Re: Understanding query planner cpu usage

От
Tom Lane
Дата:
Lucas Fairchild-Madar <lucas.madar@gmail.com> writes:
> On Wed, Feb 21, 2018 at 4:14 PM, Tom Lane <tgl@sss.pgh.pa.us> wrote:
>> If so, this might be some manifestation of a problem we've seen before:
>> the planner tries to find out the current live max value of the column
>> by scanning the index, and that's really slow if there are a lot of
>> recently-dead entries at the index end, because each of them has to be
>> inspected and then hinted dead.

> I took a look further in this direction and found that our cleanup process
> and this analytical rollup both happened to run very close to each other
> twice a day. I moved the cleanup process to run at a time when it should
> never collide with analytical rollups and we'll see if the load spike
> happens again.

I'm thinking that will fix it for you.

> Perhaps this is a stupid question, but would creating the index in
> descending order solve this problem (as a unique index, not a primary key)?

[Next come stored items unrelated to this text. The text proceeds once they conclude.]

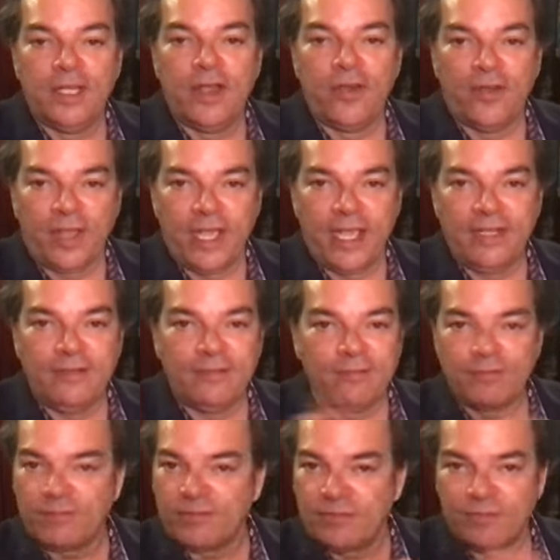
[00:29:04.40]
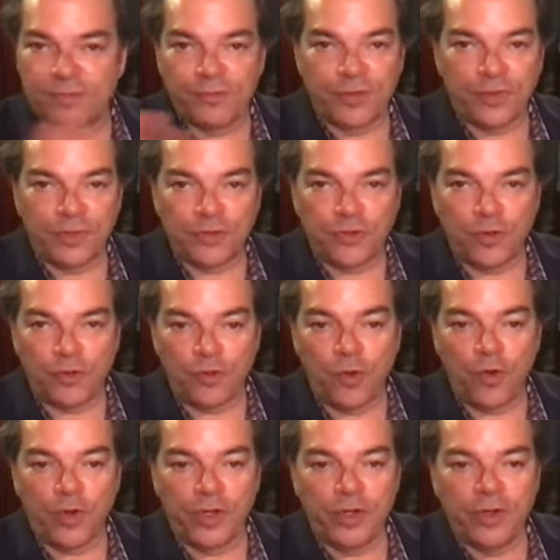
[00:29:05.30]
okay, for the
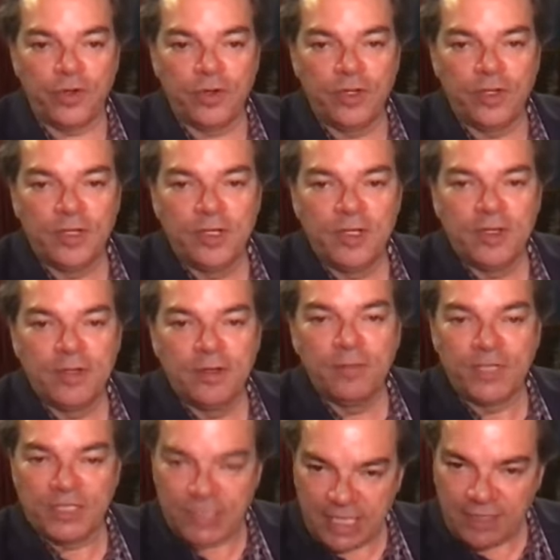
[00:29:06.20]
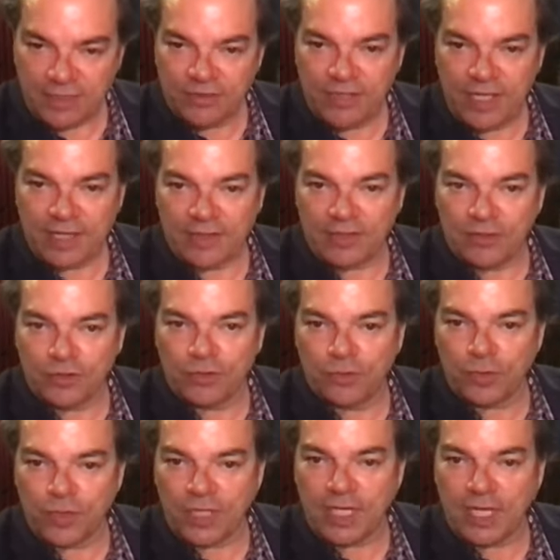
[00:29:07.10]
tutorial but check this out. This
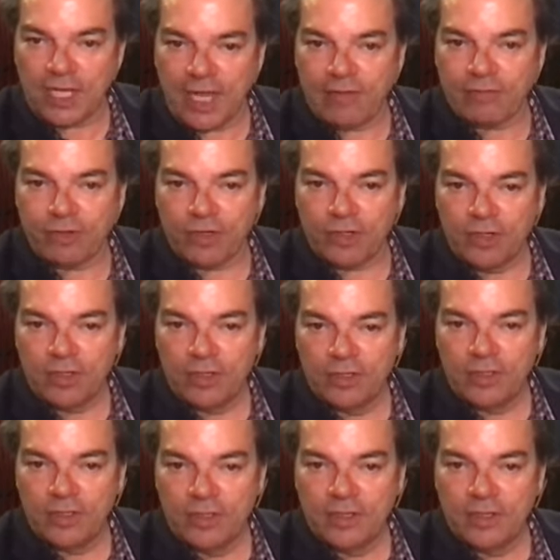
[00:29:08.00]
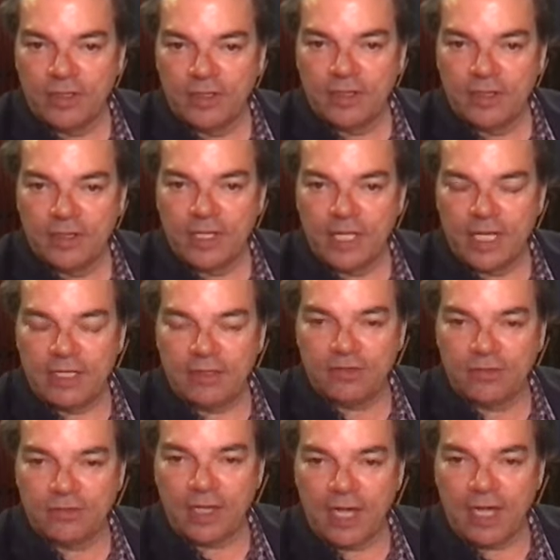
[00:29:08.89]
is really clever.
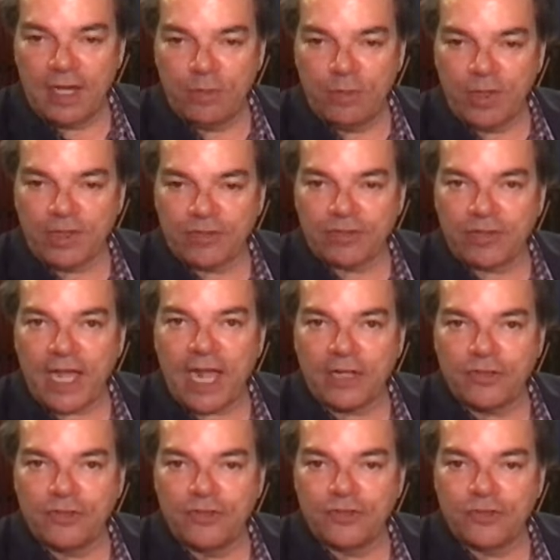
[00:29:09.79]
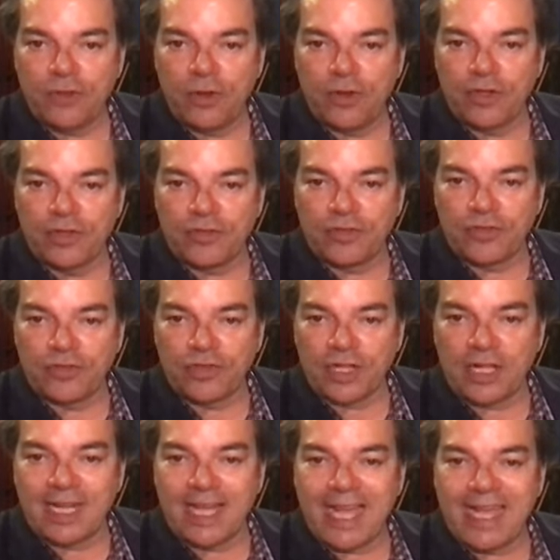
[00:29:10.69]
It's uh, with a scotch and soda. This is a
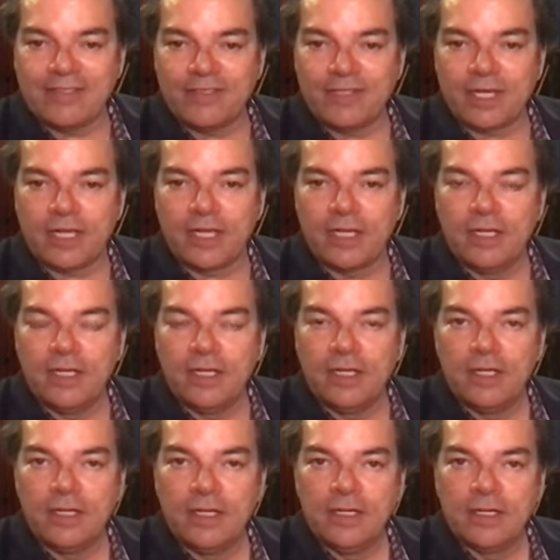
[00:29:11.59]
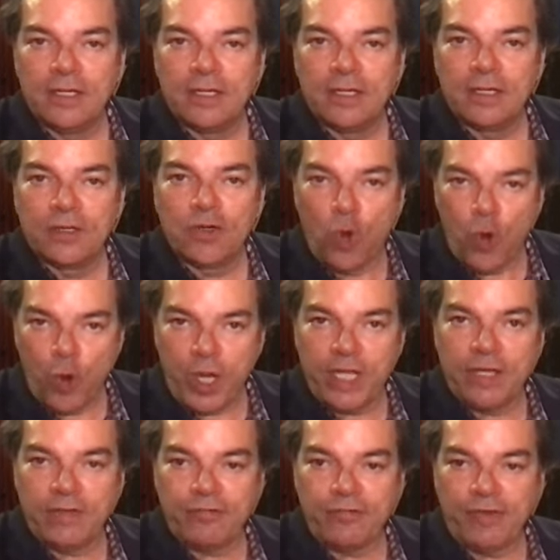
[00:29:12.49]
classic
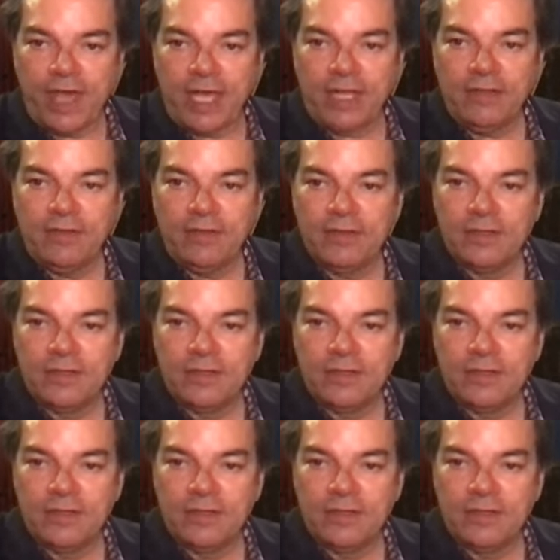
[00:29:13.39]
coin effect.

I think most likely it'd just move the issue to the other end of the
index, though you could try.  See below.

> What is the planner doing when trying to find the current live max value of
> the column?

It's trying to estimate whether a mergejoin will be able to stop short of
reading all the tuples from the other side of the join.  (For instance,
if you've got 1,3,5 on one side, and 1,4,5,7,8,9,19 on the other, the
second input doesn't have to be read past "7" because once we run off the
end of the first input, we know we couldn't see any matches later on the
second input.  So the planner wants to compare the ending key value on
each side to the key distribution on the other side, to see what this might
save.)  Now, that's a unidirectional question for any particular mergejoin
plan, so that for any one cost estimate it's only going to need to look at
one end of the key range.  But I think it will consider merge joins with
both sort directions, so that both ends of the key range will get
investigated in this way.  I might be wrong though; it's late and I've
not looked at that code in awhile ...

            regards, tom lane


Re: Understanding query planner cpu usage

От
Lucas Fairchild-Madar
Дата:
On Wed, Feb 21, 2018 at 7:28 PM, Tom Lane <tgl@sss.pgh.pa.us> wrote:
> What is the planner doing when trying to find the current live max value of
> the column?

It's trying to estimate whether a mergejoin will be able to stop short of
reading all the tuples from the other side of the join.  (For instance,
if you've got 1,3,5 on one side, and 1,4,5,7,8,9,19 on the other, the
second input doesn't have to be read past "7" because once we run off the
end of the first input, we know we couldn't see any matches later on the
second input.  So the planner wants to compare the ending key value on
each side to the key distribution on the other side, to see what this might
save.)  Now, that's a unidirectional question for any particular mergejoin
plan, so that for any one cost estimate it's only going to need to look at
one end of the key range.  But I think it will consider merge joins with
both sort directions, so that both ends of the key range will get
investigated in this way.  I might be wrong though; it's late and I've
not looked at that code in awhile ...

I'm thinking the least painful solution here might be to set enable_mergejoin = false for this particular query, since the rows joined are quite sparse.